Studio album by Ten
- Released: August 25, 2006
- Genres: Hard rock, symphonic rock
- Length: 71:01 (76:55)
- Label: Frontiers Records
- Producer: Gary Hughes

Ten chronology
| The Essential Collection 1995–2005 (2005) | The Twilight Chronicles (2006) | Stormwarning (2011) |

= The Twilight Chronicles =

The Twilight Chronicles is the eighth studio album released by the British hard rock band Ten.
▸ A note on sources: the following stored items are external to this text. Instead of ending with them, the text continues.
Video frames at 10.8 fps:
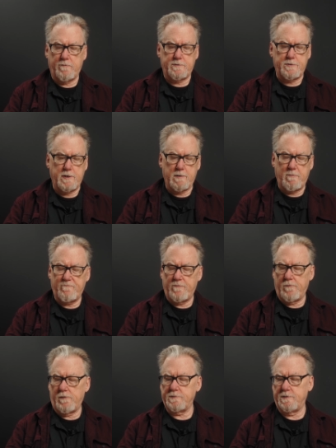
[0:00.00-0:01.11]
It's Chicopee
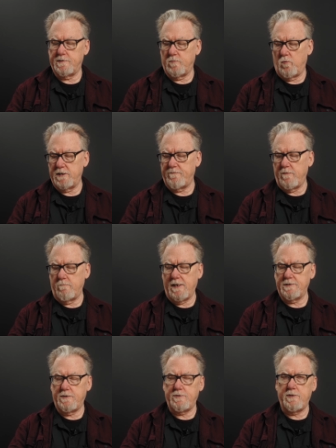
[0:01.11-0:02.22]
Falls. It's at Westfield,
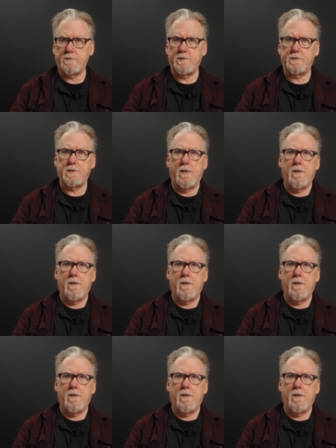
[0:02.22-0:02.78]
Massachusetts.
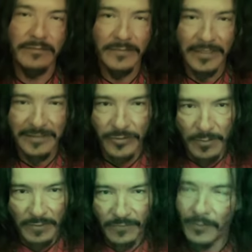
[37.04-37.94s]
this
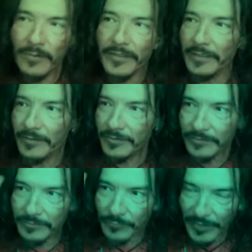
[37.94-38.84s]
term before,
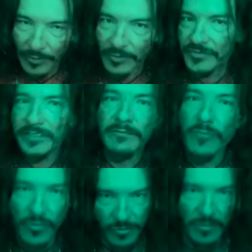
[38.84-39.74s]
you're rehearsing
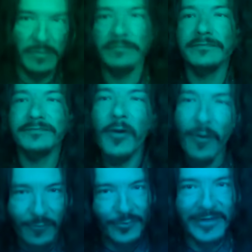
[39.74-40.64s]
murder
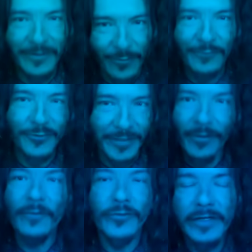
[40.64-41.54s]
over and over and
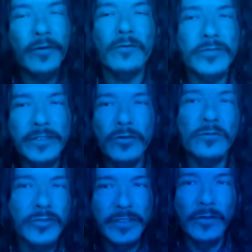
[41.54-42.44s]
over and over and
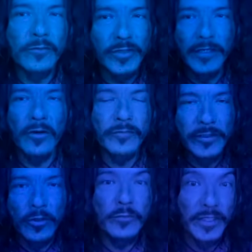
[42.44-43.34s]
over and over and over
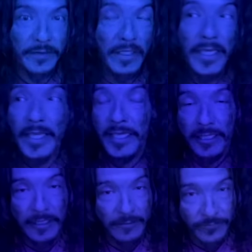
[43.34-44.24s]
and over.
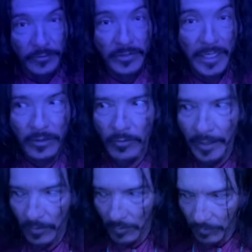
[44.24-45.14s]
And if you're not going,
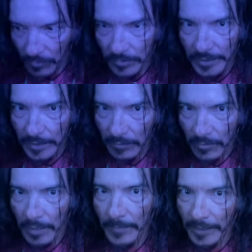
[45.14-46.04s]
holy
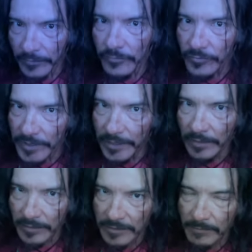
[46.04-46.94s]
crap, I could really
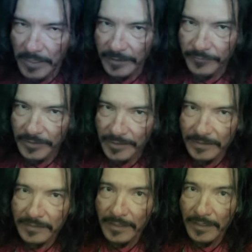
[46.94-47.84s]
hurt somebody with
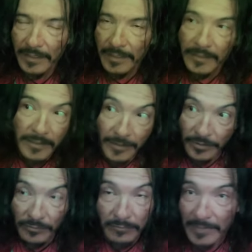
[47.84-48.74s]
this,
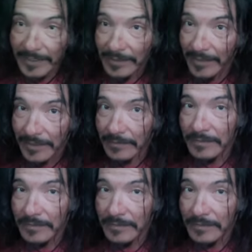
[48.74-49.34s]
you might not,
The album marked a shift in the band's sound, relying more heavily on symphonic orchestrations and musical landscape, more so than ever before.

Professional ratings
Review scores
| Source | Rating |
| Metal Express Radio | 7/10 |
| Metal Reviews | 70/100 |

== Track listing ==
All songs written by Gary Hughes.
1. "The Prologue (The Elysian Fields)/Rome" – 12:19
2. "The Chronicles" – 6:43
3. "The Elysian Fields" – 6:49
4. "Hallowed Ground" – 7:39
5. "This Heart Goes On" – 4:24
6. "Oblivion" – 7:03
7. "The Twilight Masquerade" – 6:38
8. "Tourniquet" – 6:49
9. "Born to the Grave" – 5:00
10. "When This Night Is Done/The Epilogue" – 7:36
The Asian version (Avalon Records MICP-10582) adds:
1. - "Fahrenheit" – 5:54

== Personnel ==
- Gary Hughes – lead, backing vocals and programming
- Chris Francis – lead guitars and bass guitar
- John Halliwell – rhythm guitars
- Paul Hodson – keyboards and programming
- Frank Basile – drums and percussion

- Production
- Executive producers – Chris Francis and John Halliwell
- Mixing – Gary Hughes
- Engineer – Gary Hughes, Chris Francis, Paul Hodson and Frank Basile
- Additional engineering – Simon Brayshaw, Jason Hutton, Roger Smith and Annette Stelfox
- Drums recorded by Frank Basile then "Gogged Up" by Chris Francis.

== Concepts ==
- "The Prologue (The Elysian Fields) / Rome" is about the legend of the foundation of Ancient Rome.
- "The Chronicles" is based on The Chronicles of Narnia, a series of books by C.S Lewis.